Data generated by the generation-old Eurabia project indicates that when immigrant Muslim population reaches a certain density, attitudes change from desire for assimilation to increasingly violent insistence on accommodation to escalating demands. But perhaps one need be a full professor to know such things, not a mere lecturer. (Or a simple American housewife, but we won't go there just now.)
Hundreds of thousands of immigrants from Muslim Africa, the Middle East and Central Asia cross into Greece illegally every year from neighboring Turkey or by sea. Social tensions have risen in recent years as the racial and religious makeup of this formerly homogeneous Greek Orthodox Christian country shifted to a multiethnic, multireligious society.

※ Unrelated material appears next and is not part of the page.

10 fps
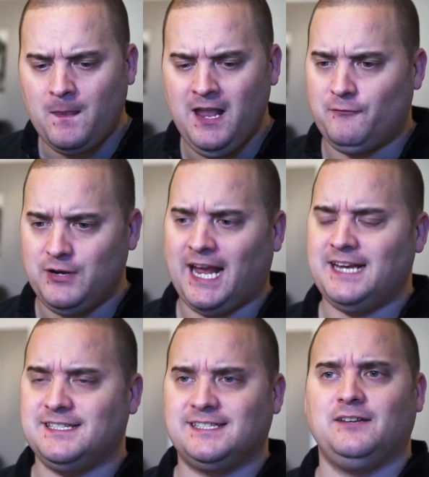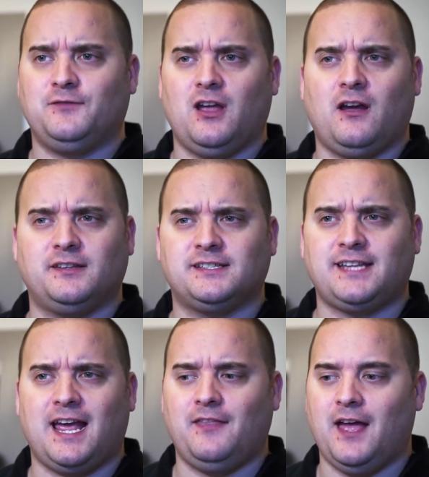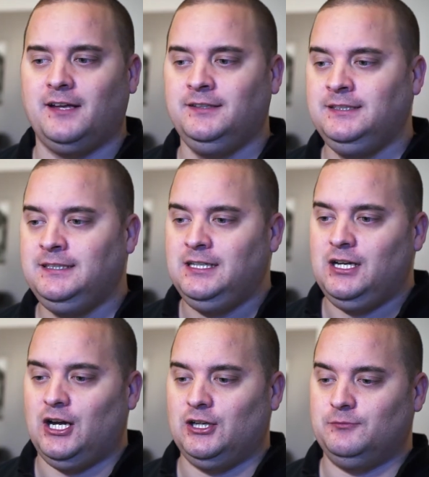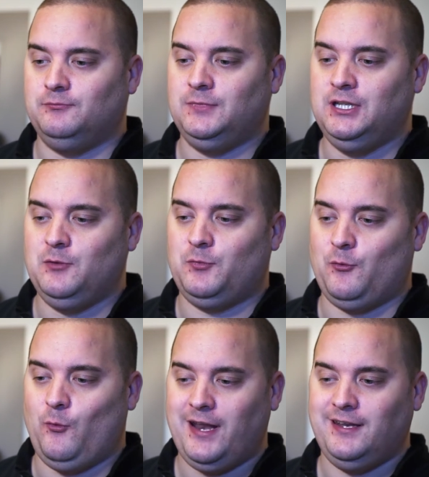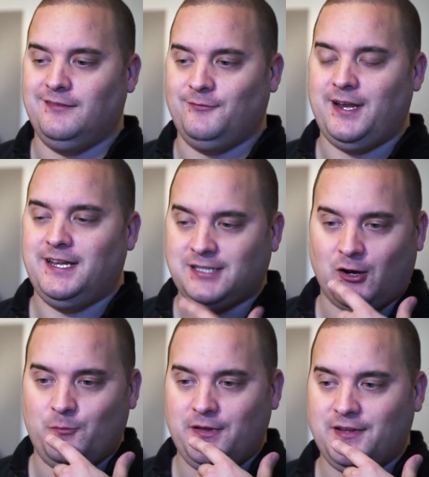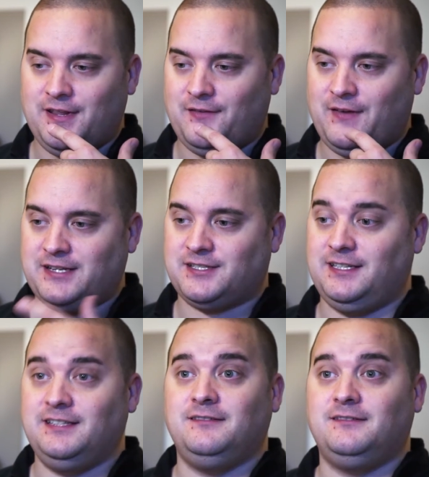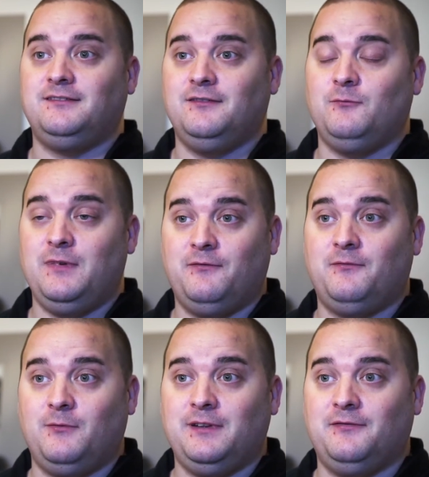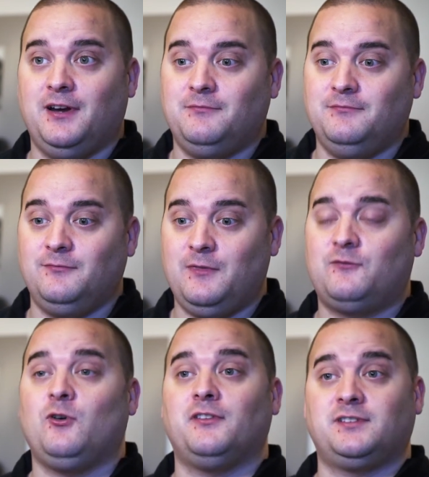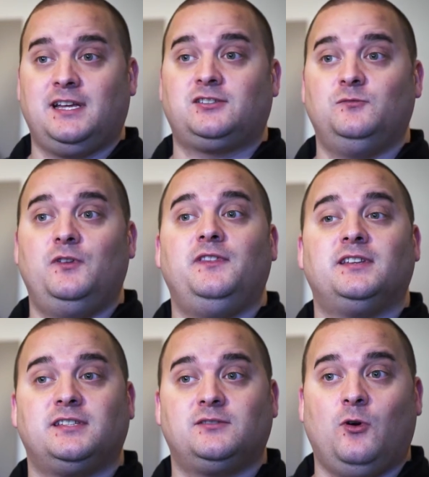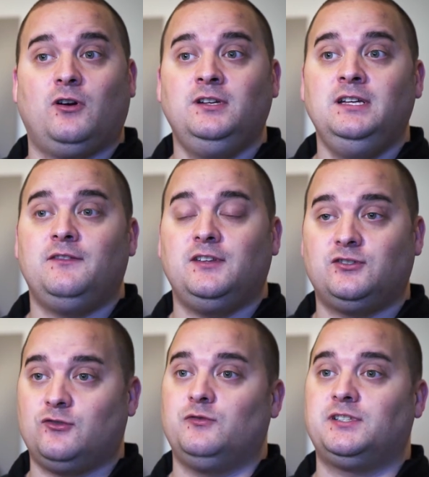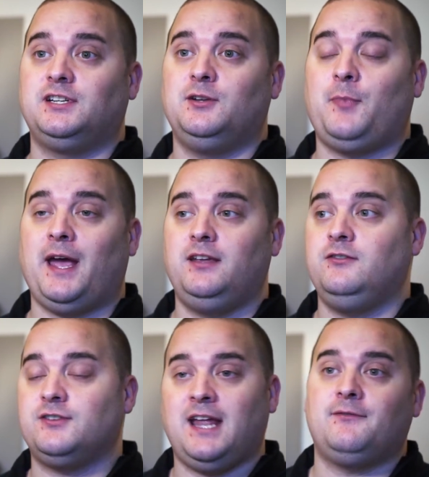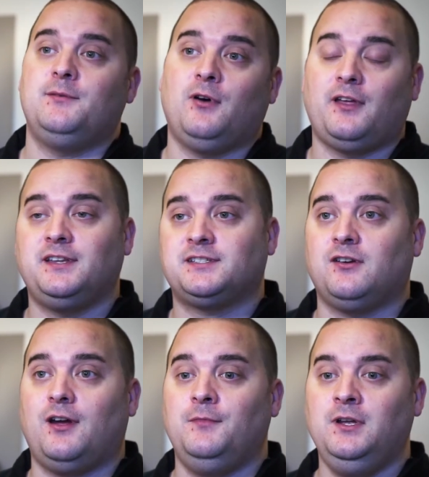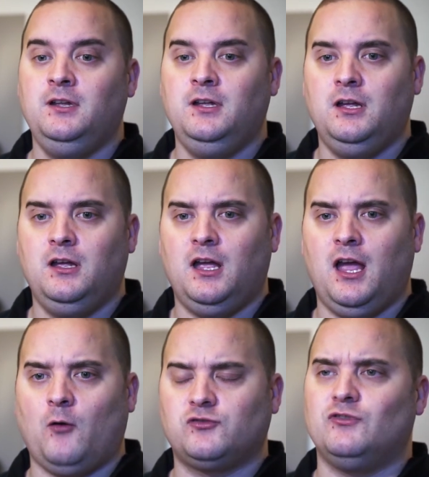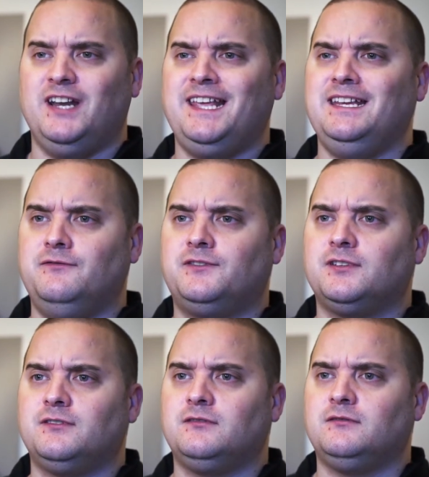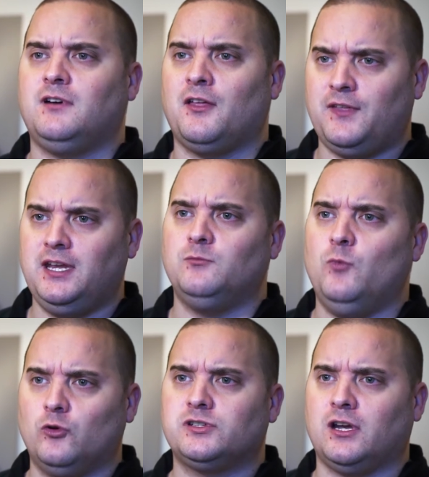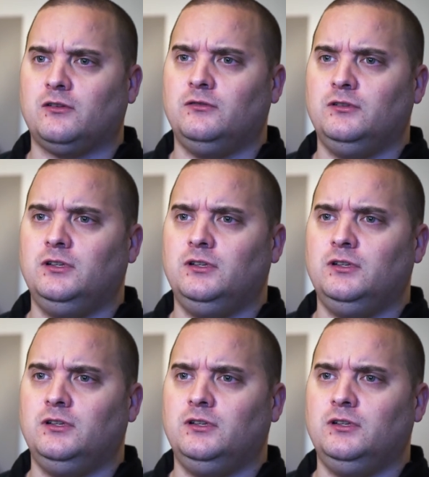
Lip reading: Every case is different, I understand that. But when he told me that they've actually, we've got the settlement, this is what the insurers are going to pay, you should have it by this time, I was relieved, I think more so.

"Sometimes the humiliation is such that were made to feel by Greeks as if were not human beings," said Ejazulhaq Syed, a representative of the Pakistani community in Athens who has lived in Greece for 35 years. "But the violence [against us] had nothing to do with religion but with the bad economic situation and having too many foreigners in Greece."
Are you legally resident in Greece, Mr. Syed? Is your wife? The members of the community you represent? The price to be paid for choosing an illegal existence is lack of protection from the law.
Today, an estimated 1 million of Greeces 11 million people are foreign, and second-generation immigrant children are exposed to exclusionary practices by the educational system and labor market.
Are they here legally? Whether yes or no, do they pay all taxes due and abide by all the laws of the land? This being Greece, I suspect the answer to both is in the negative... which tends to create a great deal of resentment in the citizenry being taken advantage of.
Attacks on foreigners by vigilante groups were on the rise before the Saturday incident, in which suspected rightists set the makeshift mosque on fire in the St. Panteleimon district of Athens, which is heavily populated by immigrants. Five Bangladeshi nationals were reportedly injured.

Though legislation has been passed through the Greek Parliament to allow for the building of a mosque for Athens estimated 400,000 Muslim residents, construction has yet to begin. Muslims worship in unofficial prayer spaces in rented apartments and stores.

More:
At least three people were hospitalized in Athens on Saturday morning after a firebomb attack on a shop used as a Muslim prayer center for immigrants. Police said unknown assailants smashed the shop's windows and poured gasoline inside before igniting it.

The march on Friday was organized by leftist, immigrant and anti-racism groups. Violence broke out after the rally when a group of protesters began throwing projectiles at police. Immigrant groups allege that an Athens police officer tore apart and stepped on the Koran of a coffee shop customer during a police check in central Athens on Thursday
Later learned to be the customary, um, lie.
Some 46 protesters were arrested Friday during the clashes, while seven Muslim immigrants and seven policemen were hospitalized for treatment. More than 70 cars and around a dozen businesses were damaged in the clashes, which sent tourists running for cover in nearby hotels.

A day earlier an even larger crowd of around 1,500 Muslim immigrants rallied before the march degenerated into violence. Police used tear gas to disperse the crowds.
It's not clear to me whether the journalist is still talking about the Friday march and violence, or whether there was another violent march on Thursday immediately following the incident.